The pharmacology of neuroactive steroids and the wide variety of mechanisms modulated by them provide a wealth of opportunity to generate new, improved treatment strategies for both acute and chronic TBI. Potential breakthroughs could arise from repurposing of available neuroactive steroid molecules to discovery and development of structural analogs having novel physicochemical and pharmacological properties (i.e., enhanced solubility, relative impact on various NHRs, enhanced potency, reduced off-target effects). Based on the foundation of preclinical efficacy, partially promising clinical results and the ability to address known translational pitfalls, improving on progesterone represents a well-founded strategy. For example, the collaboration between the Stein laboratory and the Emory Institute of Drug Discovery has developed multiple water-soluble analogs of progesterone that could address drug dosing and delivery issues associated with the use of progesterone itself [85, 167]. Analogs with different relative affinities for various NHR types or others that favor activation of different signaling pathways may generate better highly pleiotropic neuroprotective or neuro-restorative actions. Finally, the potential for an inverted U-shaped dose–response [38] represents a drawback of progesterone that may be addressed by progesterone analogs that have partial agonist actions and interact with other NHRs that impact TBI pathologies.

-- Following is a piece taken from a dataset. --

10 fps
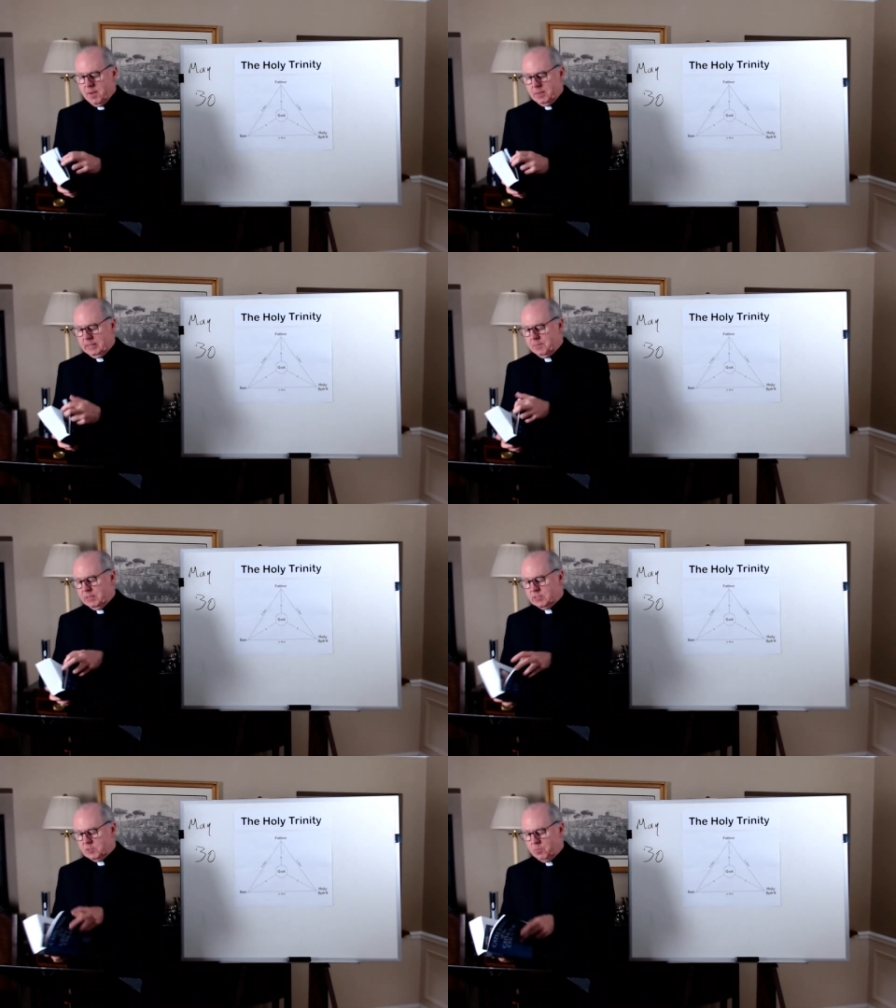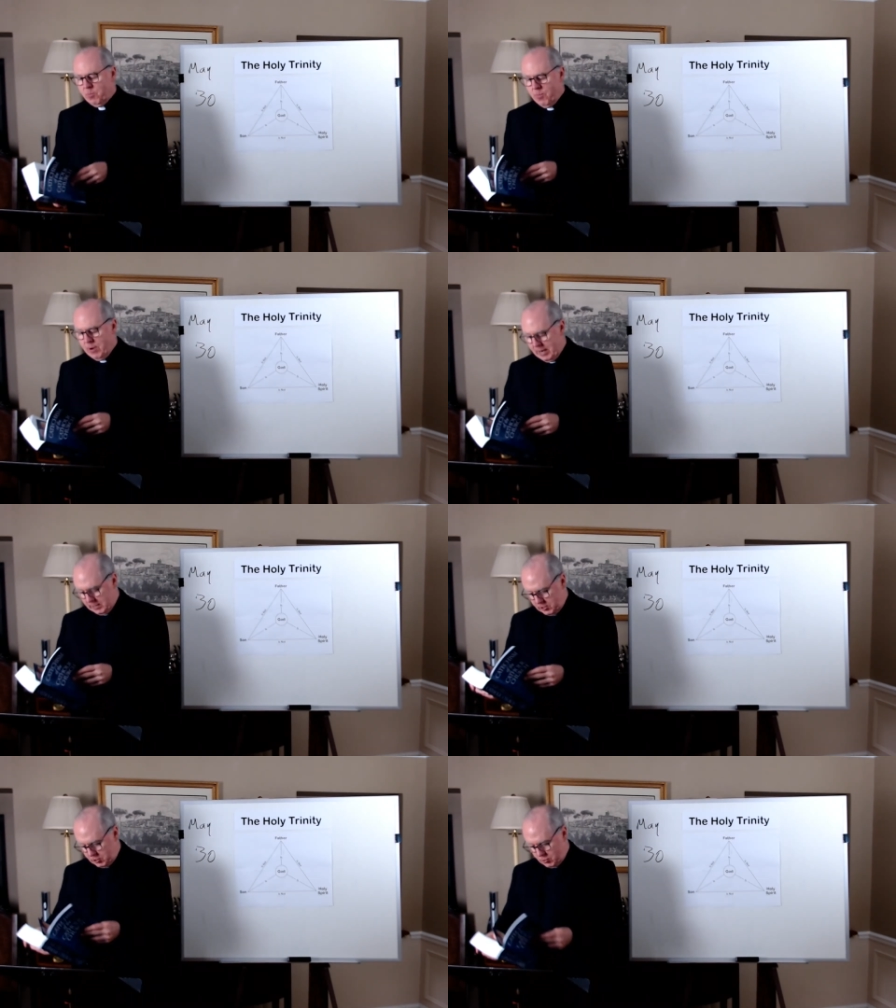but let me just
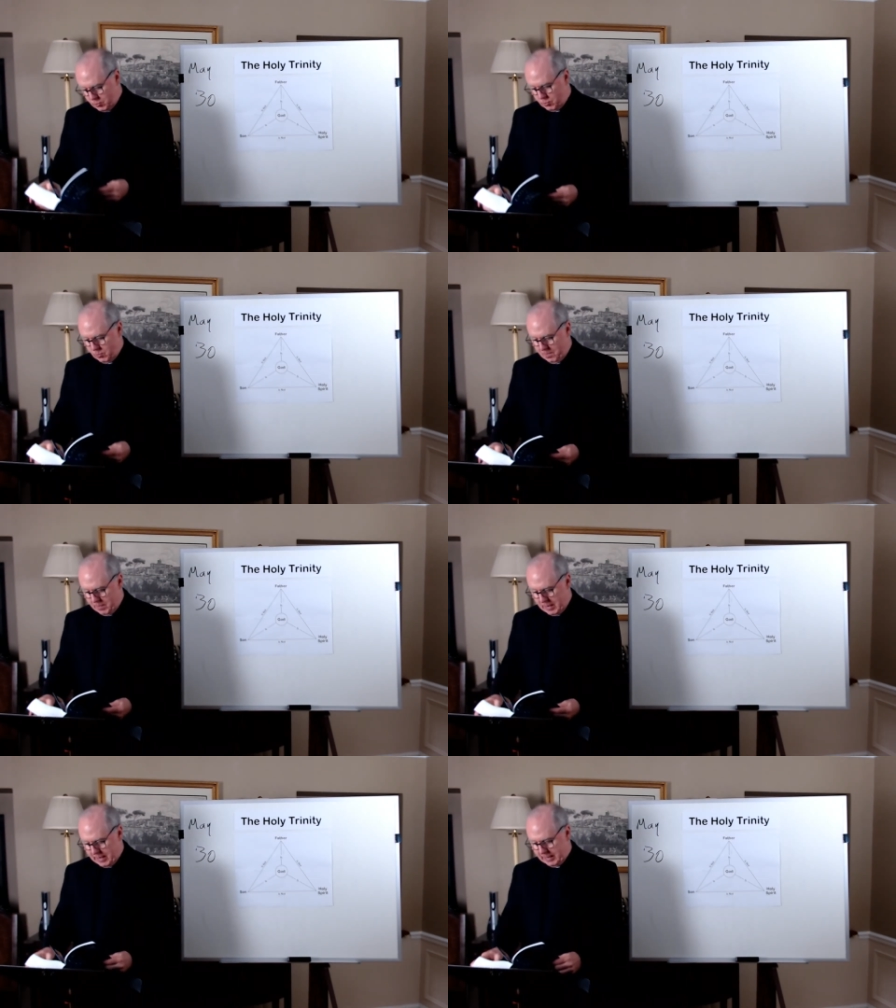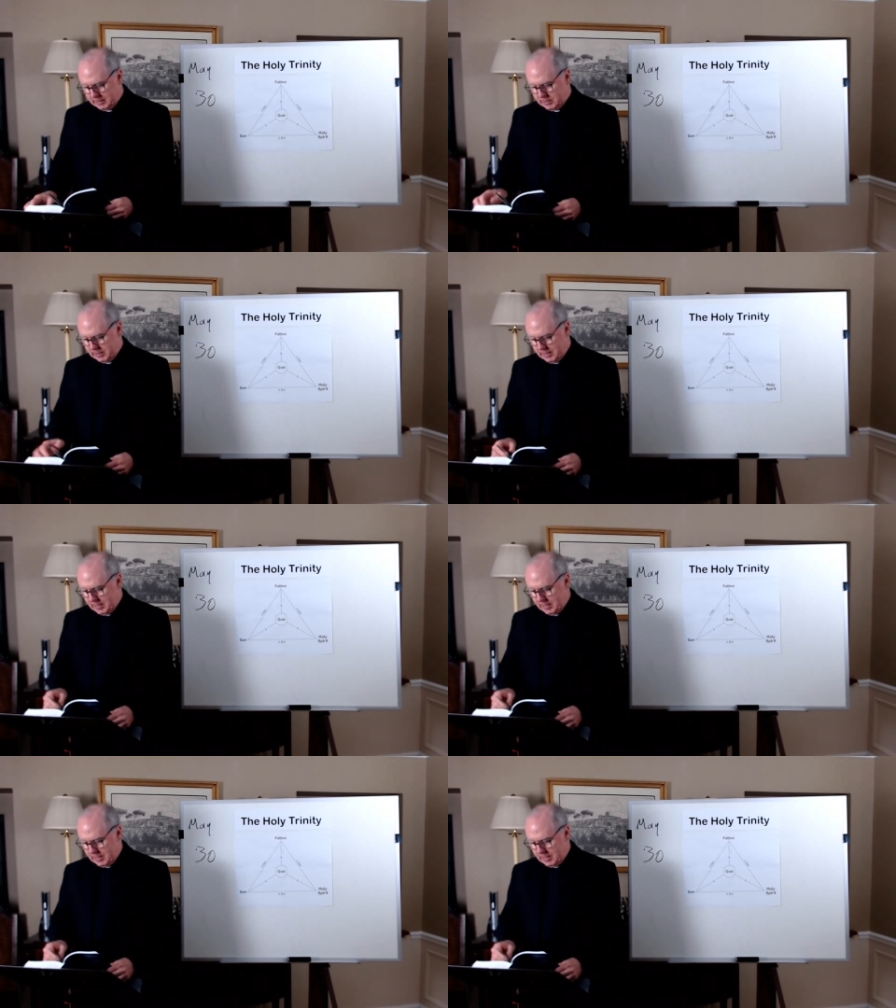bring to mind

Due to the highly interconnected biochemical network that generates multiple active neurosteroids, many having some neuroprotective or neurorestorative effects, drug interventions that change the activity of metabolizing enzymes or otherwise alter the balance of enzyme substrates may offer a different approach for exploiting neuroactive steroids for TBI treatment purposes. For example, it seems likely that inhibition of the 5-\(\alpha\)-reductase that metabolizes progesterone to dihydroprogesterone results in a build-up of progesterone that itself could provide neuroprotection. Considering the concentration issues described above, the pharmacologic levels of progesterone resulting from an externally applied dose could also increase the levels of neurosteroids downstream from progesterone in the biochemical pathway including the GABAA receptor modulator, allopregnanolone. This widespread change in neurosteroid levels would not only alter the activity of metabolizing enzymes but may also trigger compensatory changes in the levels of receptors, metabolizing enzymes, and downstream effectors. Based on our current, limited understanding of this complex system, it is possible that pleiotropic neuroactive steroids that affect multiple NHRs may lead to improved therapeutics for TBI.

Conclusions

As drug discovery and development science embraces pleiotropic approaches for achieving neuroprotection and neurorestoration, pharmacologic modulation of the neurosteroid system represents a fertile area for continued research. Neuroactive steroids are intimately involved in regulation of inflammation, cell health, fluid balance, and growth factors, all mechanisms known to be negatively impacted by TBI. Moreover, the complex interplay of neuroactive steroid synthesis and receptor modulation suggests that we still only have a surface-level understanding of optimal ways to modulate this system for maximum therapeutic benefit.